### What you will do:
All of the entries, apart from their pictures, are to be copied verbatim.

### Source records:
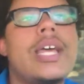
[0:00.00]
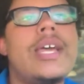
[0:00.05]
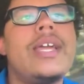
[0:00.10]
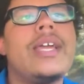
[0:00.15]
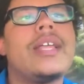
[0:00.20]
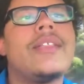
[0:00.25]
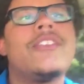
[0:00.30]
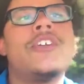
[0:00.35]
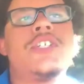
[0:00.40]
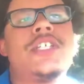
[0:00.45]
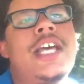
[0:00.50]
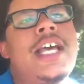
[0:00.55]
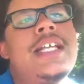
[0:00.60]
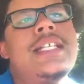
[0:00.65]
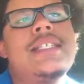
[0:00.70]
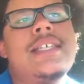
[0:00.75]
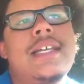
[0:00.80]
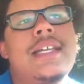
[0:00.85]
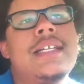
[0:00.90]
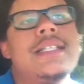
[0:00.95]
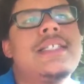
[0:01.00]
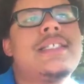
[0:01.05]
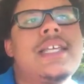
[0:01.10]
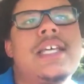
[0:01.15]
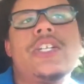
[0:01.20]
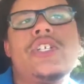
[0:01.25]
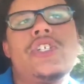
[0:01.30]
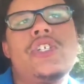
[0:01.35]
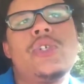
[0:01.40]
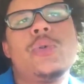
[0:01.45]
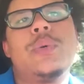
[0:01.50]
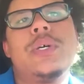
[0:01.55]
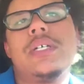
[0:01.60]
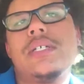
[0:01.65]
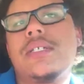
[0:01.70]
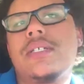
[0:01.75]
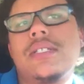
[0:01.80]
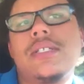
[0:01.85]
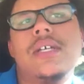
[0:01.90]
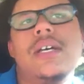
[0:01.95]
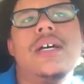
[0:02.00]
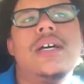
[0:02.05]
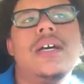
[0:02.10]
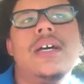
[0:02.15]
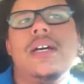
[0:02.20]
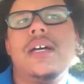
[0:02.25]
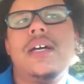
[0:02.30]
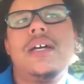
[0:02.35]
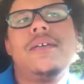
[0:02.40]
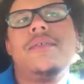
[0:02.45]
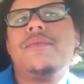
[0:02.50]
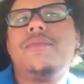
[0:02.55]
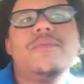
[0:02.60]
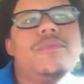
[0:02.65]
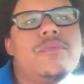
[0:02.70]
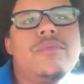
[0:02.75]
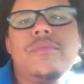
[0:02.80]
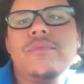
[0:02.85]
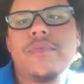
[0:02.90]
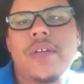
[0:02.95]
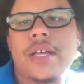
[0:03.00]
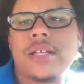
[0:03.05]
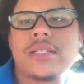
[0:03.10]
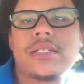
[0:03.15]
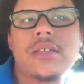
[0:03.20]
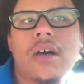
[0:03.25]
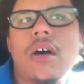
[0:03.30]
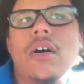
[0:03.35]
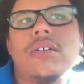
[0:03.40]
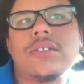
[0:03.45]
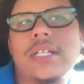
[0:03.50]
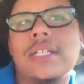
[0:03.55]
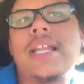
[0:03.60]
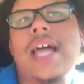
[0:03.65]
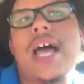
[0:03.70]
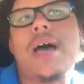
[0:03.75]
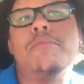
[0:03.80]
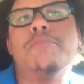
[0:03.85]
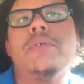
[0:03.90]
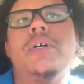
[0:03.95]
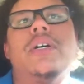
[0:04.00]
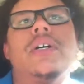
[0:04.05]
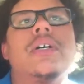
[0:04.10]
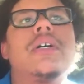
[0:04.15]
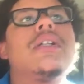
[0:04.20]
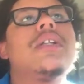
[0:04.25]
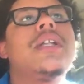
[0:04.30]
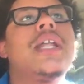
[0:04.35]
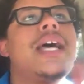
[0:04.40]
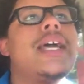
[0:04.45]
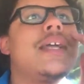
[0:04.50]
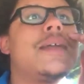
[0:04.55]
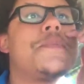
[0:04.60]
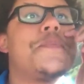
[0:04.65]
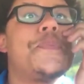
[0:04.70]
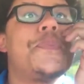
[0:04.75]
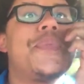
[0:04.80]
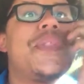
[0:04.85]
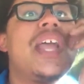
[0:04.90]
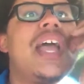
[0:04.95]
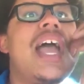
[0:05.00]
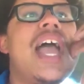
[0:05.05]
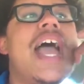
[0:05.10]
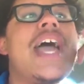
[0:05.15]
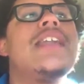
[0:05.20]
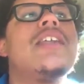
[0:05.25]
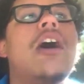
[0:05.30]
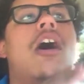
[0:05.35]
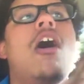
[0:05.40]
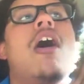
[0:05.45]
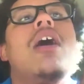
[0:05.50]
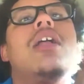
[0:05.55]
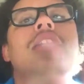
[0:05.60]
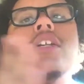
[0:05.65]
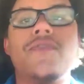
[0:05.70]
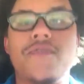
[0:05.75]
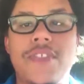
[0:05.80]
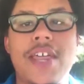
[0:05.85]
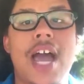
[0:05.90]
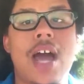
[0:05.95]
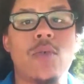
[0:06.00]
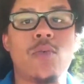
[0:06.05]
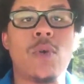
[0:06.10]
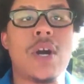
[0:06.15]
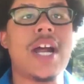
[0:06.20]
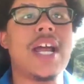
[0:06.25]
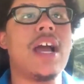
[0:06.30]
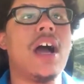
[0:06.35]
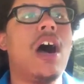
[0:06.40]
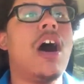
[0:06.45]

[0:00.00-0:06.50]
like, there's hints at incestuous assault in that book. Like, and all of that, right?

### Answer to this problem:
[0:00.00]
[0:00.05]
[0:00.10]
[0:00.15]
[0:00.20]
[0:00.25]
[0:00.30]
[0:00.35]
[0:00.40]
[0:00.45]
[0:00.50]
[0:00.55]
[0:00.60]
[0:00.65]
[0:00.70]
[0:00.75]
[0:00.80]
[0:00.85]
[0:00.90]
[0:00.95]
[0:01.00]
[0:01.05]
[0:01.10]
[0:01.15]
[0:01.20]
[0:01.25]
[0:01.30]
[0:01.35]
[0:01.40]
[0:01.45]
[0:01.50]
[0:01.55]
[0:01.60]
[0:01.65]
[0:01.70]
[0:01.75]
[0:01.80]
[0:01.85]
[0:01.90]
[0:01.95]
[0:02.00]
[0:02.05]
[0:02.10]
[0:02.15]
[0:02.20]
[0:02.25]
[0:02.30]
[0:02.35]
[0:02.40]
[0:02.45]
[0:02.50]
[0:02.55]
[0:02.60]
[0:02.65]
[0:02.70]
[0:02.75]
[0:02.80]
[0:02.85]
[0:02.90]
[0:02.95]
[0:03.00]
[0:03.05]
[0:03.10]
[0:03.15]
[0:03.20]
[0:03.25]
[0:03.30]
[0:03.35]
[0:03.40]
[0:03.45]
[0:03.50]
[0:03.55]
[0:03.60]
[0:03.65]
[0:03.70]
[0:03.75]
[0:03.80]
[0:03.85]
[0:03.90]
[0:03.95]
[0:04.00]
[0:04.05]
[0:04.10]
[0:04.15]
[0:04.20]
[0:04.25]
[0:04.30]
[0:04.35]
[0:04.40]
[0:04.45]
[0:04.50]
[0:04.55]
[0:04.60]
[0:04.65]
[0:04.70]
[0:04.75]
[0:04.80]
[0:04.85]
[0:04.90]
[0:04.95]
[0:05.00]
[0:05.05]
[0:05.10]
[0:05.15]
[0:05.20]
[0:05.25]
[0:05.30]
[0:05.35]
[0:05.40]
[0:05.45]
[0:05.50]
[0:05.55]
[0:05.60]
[0:05.65]
[0:05.70]
[0:05.75]
[0:05.80]
[0:05.85]
[0:05.90]
[0:05.95]
[0:06.00]
[0:06.05]
[0:06.10]
[0:06.15]
[0:06.20]
[0:06.25]
[0:06.30]
[0:06.35]
[0:06.40]
[0:06.45]

[0:00.00-0:06.50]
like, there's hints at incestuous assault in that book. Like, and all of that, right?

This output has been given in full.